Kammergericht Berlin
Az: 12 U 67/10
Urteil vom 14.02.2011
In dem Rechtsstreit hat der 12. Zivilsenat des Kammergerichts im schriftlichen Verfahren, bei dem Schriftsätze bis zum 09.02.2011 eingereicht werden konnten, für Recht erkannt:
Auf die Berufung des Klägers wird das am 12. April 2010 verkündete Urteil der Zivilkammer 44 des Landgerichts Berlin – 44 O 153/09 – einschließlich des zugrundeliegenden Verfahrens aufgehoben.
Der Rechtsstreit wird zur weiteren Verhandlung und erneuten Entscheidung – auch über die Kosten des Berufungsverfahrens – an das Landgericht zurückverwiesen.
Das Urteil ist vorläufig vollstreckbar.
Gründe
I. Die Berufung des Klägers richtet sich gegen das am 12. April 2010 verkündete Urteil der Zivilkammer 44 des Landgerichts Berlin, mit der seine auf Zahlung von Schadensersatz gerichtete Klage abgewiesen worden ist.

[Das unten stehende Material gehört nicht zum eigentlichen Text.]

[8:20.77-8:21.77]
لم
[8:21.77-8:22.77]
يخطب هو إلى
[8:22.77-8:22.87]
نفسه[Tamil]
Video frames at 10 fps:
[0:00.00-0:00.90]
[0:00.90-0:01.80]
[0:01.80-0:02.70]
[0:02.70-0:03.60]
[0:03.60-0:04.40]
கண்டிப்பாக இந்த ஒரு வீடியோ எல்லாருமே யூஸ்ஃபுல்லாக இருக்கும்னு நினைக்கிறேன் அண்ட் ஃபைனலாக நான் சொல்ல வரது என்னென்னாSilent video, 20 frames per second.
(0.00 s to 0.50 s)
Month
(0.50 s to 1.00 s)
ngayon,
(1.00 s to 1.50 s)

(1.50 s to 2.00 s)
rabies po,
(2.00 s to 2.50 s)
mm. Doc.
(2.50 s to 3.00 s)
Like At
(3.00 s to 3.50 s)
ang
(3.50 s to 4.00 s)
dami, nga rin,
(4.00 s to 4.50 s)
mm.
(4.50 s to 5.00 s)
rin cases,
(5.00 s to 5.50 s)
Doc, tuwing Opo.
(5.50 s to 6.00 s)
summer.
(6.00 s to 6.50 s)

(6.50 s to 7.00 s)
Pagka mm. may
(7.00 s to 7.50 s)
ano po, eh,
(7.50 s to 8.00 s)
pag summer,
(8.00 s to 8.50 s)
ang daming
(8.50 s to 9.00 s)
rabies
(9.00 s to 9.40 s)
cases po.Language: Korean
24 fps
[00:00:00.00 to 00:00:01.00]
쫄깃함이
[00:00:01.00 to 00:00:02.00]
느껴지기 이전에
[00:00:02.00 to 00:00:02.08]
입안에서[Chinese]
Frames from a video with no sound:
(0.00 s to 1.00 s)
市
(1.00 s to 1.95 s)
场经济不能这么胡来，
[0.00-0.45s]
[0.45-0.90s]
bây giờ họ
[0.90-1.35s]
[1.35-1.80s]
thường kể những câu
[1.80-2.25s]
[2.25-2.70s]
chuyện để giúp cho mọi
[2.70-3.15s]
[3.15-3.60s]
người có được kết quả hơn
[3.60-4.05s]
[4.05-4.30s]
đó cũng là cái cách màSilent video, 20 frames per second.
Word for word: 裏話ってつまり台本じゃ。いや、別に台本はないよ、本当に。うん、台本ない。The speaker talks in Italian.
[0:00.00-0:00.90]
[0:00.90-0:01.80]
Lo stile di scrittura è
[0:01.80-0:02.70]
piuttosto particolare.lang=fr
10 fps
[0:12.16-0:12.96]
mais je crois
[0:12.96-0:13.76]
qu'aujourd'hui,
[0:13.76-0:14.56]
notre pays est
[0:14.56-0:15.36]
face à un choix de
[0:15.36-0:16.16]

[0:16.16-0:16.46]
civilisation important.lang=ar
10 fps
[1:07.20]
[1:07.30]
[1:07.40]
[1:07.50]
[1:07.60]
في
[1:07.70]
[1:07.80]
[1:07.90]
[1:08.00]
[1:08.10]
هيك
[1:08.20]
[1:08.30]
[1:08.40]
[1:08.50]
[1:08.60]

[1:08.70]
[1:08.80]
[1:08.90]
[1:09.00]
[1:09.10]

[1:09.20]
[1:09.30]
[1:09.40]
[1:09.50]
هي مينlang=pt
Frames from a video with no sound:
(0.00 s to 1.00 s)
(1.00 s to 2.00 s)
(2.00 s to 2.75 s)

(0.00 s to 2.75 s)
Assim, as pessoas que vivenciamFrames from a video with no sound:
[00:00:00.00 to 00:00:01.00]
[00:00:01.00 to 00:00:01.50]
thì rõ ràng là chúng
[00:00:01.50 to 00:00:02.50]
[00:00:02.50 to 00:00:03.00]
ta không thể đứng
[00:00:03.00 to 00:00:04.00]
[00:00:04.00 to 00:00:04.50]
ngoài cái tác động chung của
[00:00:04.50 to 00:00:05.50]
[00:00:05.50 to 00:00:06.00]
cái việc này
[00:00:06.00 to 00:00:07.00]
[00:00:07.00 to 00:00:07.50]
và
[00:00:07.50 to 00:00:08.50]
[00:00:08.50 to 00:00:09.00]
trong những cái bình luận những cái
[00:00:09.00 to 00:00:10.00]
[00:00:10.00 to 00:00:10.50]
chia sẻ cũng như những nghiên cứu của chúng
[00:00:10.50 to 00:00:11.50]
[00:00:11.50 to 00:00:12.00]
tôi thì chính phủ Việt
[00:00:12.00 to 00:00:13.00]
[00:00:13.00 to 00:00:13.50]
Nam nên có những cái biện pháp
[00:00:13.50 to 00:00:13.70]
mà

Der Kläger macht Schadensersatzansprüche aus einem Verkehrsunfall geltend, der sich am 25. Mai 2009 in der Dudenstraße in Berlin ereignet hat. Am Unfalltag befand sich in Höhe der Hausnummer … der Dudenstraße und damit kurz vor der Kreuzung Dudenstraße/Katzbachstraße eine Baustelle, weswegen der rechte Fahrstreifen dort für die Weiterfahrt gesperrt war. Der Kläger ist Halter eines Pkw´s der Marke Mercedes mit dem amtlichen Kennzeichen……, welches er am 25. Mai 2009 gegen 12.00 Uhr auf der Dudenstraße in Richtung Platz der Luftbrücke führte. Kurz vor der Kreuzung Dudenstraße/Katzbachstraße kam es zu einer Kollision mit dem in gleicher Richtung fahrenden und vom Beklagten zu 1) geführten LKW mit dem amtlichen Kennzeichen……, dessen Halter der Beklagte zu 2) ist und welches bei der Beklagten zu 3) haftpflichtversichert ist. Die Parteien streiten über den genauen Hergang des Unfalls und die Haftung dem Grunde nach.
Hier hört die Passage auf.